### DIRECTIONS FOR THIS TASK
If you see a picture in the data below, omit it and copy the rest exactly.

[SOURCE DATA]

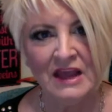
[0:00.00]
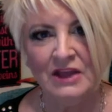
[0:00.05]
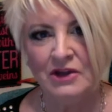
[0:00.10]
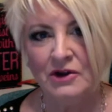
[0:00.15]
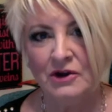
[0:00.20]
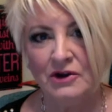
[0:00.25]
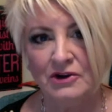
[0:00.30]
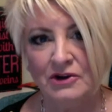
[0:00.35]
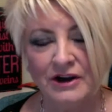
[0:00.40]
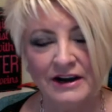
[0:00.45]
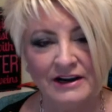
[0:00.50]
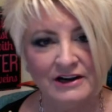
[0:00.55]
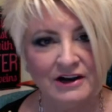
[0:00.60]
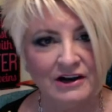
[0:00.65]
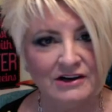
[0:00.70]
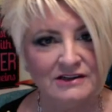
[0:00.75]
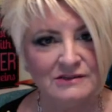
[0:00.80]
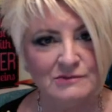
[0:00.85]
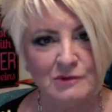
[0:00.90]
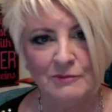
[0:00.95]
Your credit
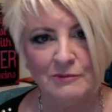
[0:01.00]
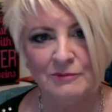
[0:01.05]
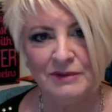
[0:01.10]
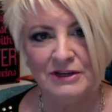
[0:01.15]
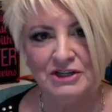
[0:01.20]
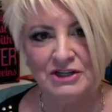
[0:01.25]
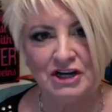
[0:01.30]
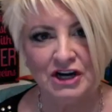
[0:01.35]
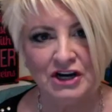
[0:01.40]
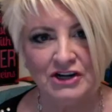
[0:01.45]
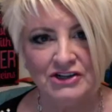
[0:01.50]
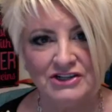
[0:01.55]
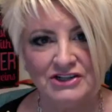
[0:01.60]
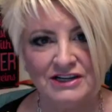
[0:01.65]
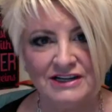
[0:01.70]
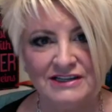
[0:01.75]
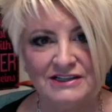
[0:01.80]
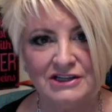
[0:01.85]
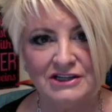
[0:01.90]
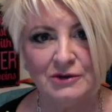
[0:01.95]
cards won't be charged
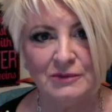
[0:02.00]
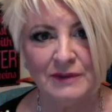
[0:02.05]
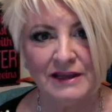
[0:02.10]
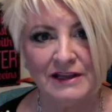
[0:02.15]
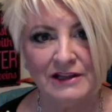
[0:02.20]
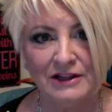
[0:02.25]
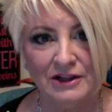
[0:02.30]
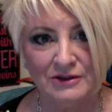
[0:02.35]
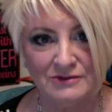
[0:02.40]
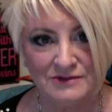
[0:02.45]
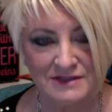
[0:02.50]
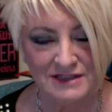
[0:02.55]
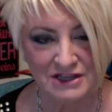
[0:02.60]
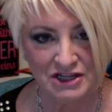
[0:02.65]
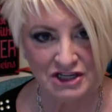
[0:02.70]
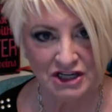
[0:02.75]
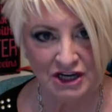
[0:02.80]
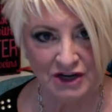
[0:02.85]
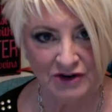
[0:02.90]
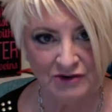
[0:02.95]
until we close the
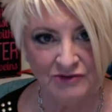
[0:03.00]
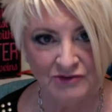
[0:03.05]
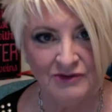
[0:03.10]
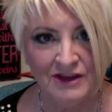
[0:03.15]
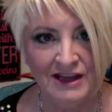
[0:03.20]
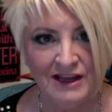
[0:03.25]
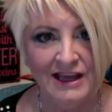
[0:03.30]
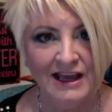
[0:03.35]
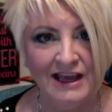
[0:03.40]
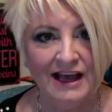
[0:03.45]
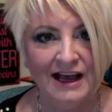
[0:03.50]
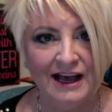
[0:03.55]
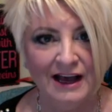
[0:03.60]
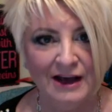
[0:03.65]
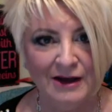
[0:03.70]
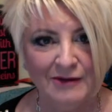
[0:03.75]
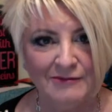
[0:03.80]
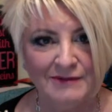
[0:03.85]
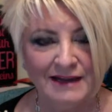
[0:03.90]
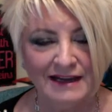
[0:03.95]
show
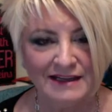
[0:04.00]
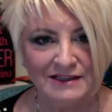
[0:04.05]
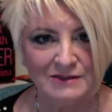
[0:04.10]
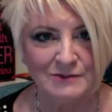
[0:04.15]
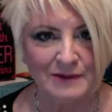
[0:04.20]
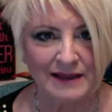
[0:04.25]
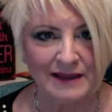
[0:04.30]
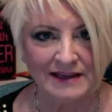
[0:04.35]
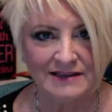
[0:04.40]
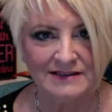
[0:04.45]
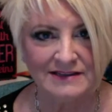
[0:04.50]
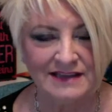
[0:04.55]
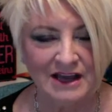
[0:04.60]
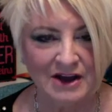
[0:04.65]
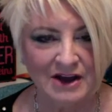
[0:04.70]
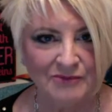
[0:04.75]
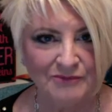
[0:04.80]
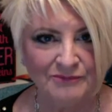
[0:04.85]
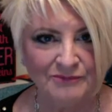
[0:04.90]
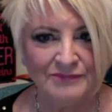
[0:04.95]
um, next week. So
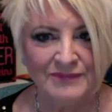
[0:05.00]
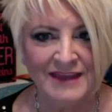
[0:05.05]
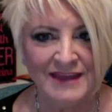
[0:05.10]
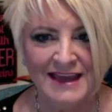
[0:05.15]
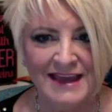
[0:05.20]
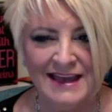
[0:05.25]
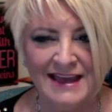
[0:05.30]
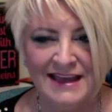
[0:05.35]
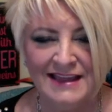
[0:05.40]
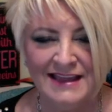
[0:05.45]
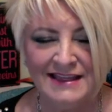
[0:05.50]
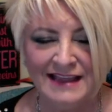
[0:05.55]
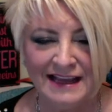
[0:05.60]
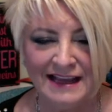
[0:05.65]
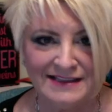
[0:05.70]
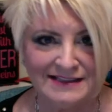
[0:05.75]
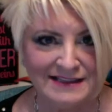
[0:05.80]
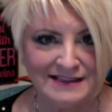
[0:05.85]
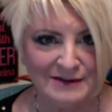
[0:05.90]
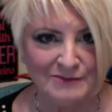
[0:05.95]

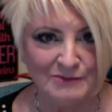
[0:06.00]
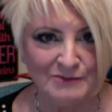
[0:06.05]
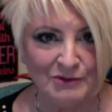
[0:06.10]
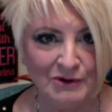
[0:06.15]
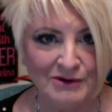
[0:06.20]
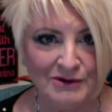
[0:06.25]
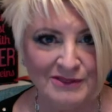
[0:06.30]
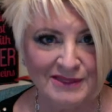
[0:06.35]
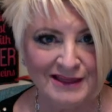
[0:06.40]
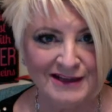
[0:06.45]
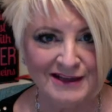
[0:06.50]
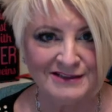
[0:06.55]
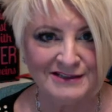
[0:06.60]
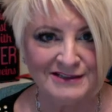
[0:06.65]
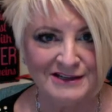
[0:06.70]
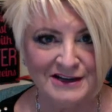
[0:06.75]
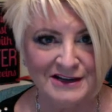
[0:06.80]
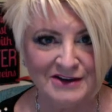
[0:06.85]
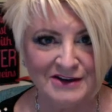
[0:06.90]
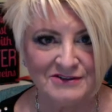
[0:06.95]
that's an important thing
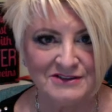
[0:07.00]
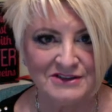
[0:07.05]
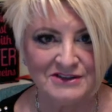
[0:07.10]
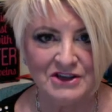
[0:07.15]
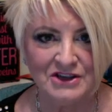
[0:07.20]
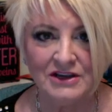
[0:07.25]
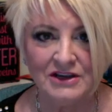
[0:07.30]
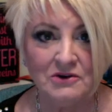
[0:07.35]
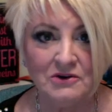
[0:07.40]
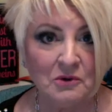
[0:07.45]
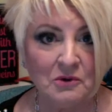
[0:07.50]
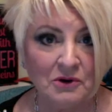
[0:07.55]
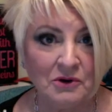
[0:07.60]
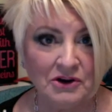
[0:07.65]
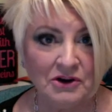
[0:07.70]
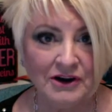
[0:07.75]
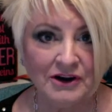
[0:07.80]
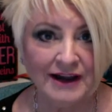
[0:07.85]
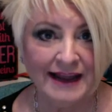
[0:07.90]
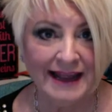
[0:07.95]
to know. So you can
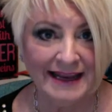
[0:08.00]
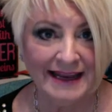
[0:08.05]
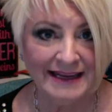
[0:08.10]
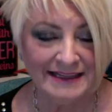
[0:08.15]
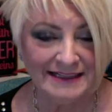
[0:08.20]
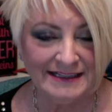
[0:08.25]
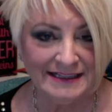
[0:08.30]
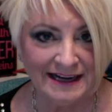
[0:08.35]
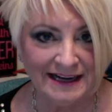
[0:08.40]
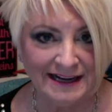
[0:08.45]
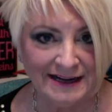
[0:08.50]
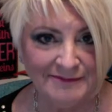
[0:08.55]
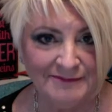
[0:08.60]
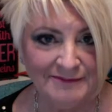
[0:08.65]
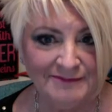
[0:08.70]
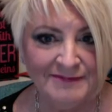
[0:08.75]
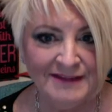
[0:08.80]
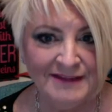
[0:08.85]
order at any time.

[/SOURCE DATA]

### COMPLETED EXERCISE
[0:00.00]
[0:00.05]
[0:00.10]
[0:00.15]
[0:00.20]
[0:00.25]
[0:00.30]
[0:00.35]
[0:00.40]
[0:00.45]
[0:00.50]
[0:00.55]
[0:00.60]
[0:00.65]
[0:00.70]
[0:00.75]
[0:00.80]
[0:00.85]
[0:00.90]
[0:00.95]
Your credit
[0:01.00]
[0:01.05]
[0:01.10]
[0:01.15]
[0:01.20]
[0:01.25]
[0:01.30]
[0:01.35]
[0:01.40]
[0:01.45]
[0:01.50]
[0:01.55]
[0:01.60]
[0:01.65]
[0:01.70]
[0:01.75]
[0:01.80]
[0:01.85]
[0:01.90]
[0:01.95]
cards won't be charged
[0:02.00]
[0:02.05]
[0:02.10]
[0:02.15]
[0:02.20]
[0:02.25]
[0:02.30]
[0:02.35]
[0:02.40]
[0:02.45]
[0:02.50]
[0:02.55]
[0:02.60]
[0:02.65]
[0:02.70]
[0:02.75]
[0:02.80]
[0:02.85]
[0:02.90]
[0:02.95]
until we close the
[0:03.00]
[0:03.05]
[0:03.10]
[0:03.15]
[0:03.20]
[0:03.25]
[0:03.30]
[0:03.35]
[0:03.40]
[0:03.45]
[0:03.50]
[0:03.55]
[0:03.60]
[0:03.65]
[0:03.70]
[0:03.75]
[0:03.80]
[0:03.85]
[0:03.90]
[0:03.95]
show
[0:04.00]
[0:04.05]
[0:04.10]
[0:04.15]
[0:04.20]
[0:04.25]
[0:04.30]
[0:04.35]
[0:04.40]
[0:04.45]
[0:04.50]
[0:04.55]
[0:04.60]
[0:04.65]
[0:04.70]
[0:04.75]
[0:04.80]
[0:04.85]
[0:04.90]
[0:04.95]
um, next week. So
[0:05.00]
[0:05.05]
[0:05.10]
[0:05.15]
[0:05.20]
[0:05.25]
[0:05.30]
[0:05.35]
[0:05.40]
[0:05.45]
[0:05.50]
[0:05.55]
[0:05.60]
[0:05.65]
[0:05.70]
[0:05.75]
[0:05.80]
[0:05.85]
[0:05.90]
[0:05.95]

[0:06.00]
[0:06.05]
[0:06.10]
[0:06.15]
[0:06.20]
[0:06.25]
[0:06.30]
[0:06.35]
[0:06.40]
[0:06.45]
[0:06.50]
[0:06.55]
[0:06.60]
[0:06.65]
[0:06.70]
[0:06.75]
[0:06.80]
[0:06.85]
[0:06.90]
[0:06.95]
that's an important thing
[0:07.00]
[0:07.05]
[0:07.10]
[0:07.15]
[0:07.20]
[0:07.25]
[0:07.30]
[0:07.35]
[0:07.40]
[0:07.45]
[0:07.50]
[0:07.55]
[0:07.60]
[0:07.65]
[0:07.70]
[0:07.75]
[0:07.80]
[0:07.85]
[0:07.90]
[0:07.95]
to know. So you can
[0:08.00]
[0:08.05]
[0:08.10]
[0:08.15]
[0:08.20]
[0:08.25]
[0:08.30]
[0:08.35]
[0:08.40]
[0:08.45]
[0:08.50]
[0:08.55]
[0:08.60]
[0:08.65]
[0:08.70]
[0:08.75]
[0:08.80]
[0:08.85]
order at any time.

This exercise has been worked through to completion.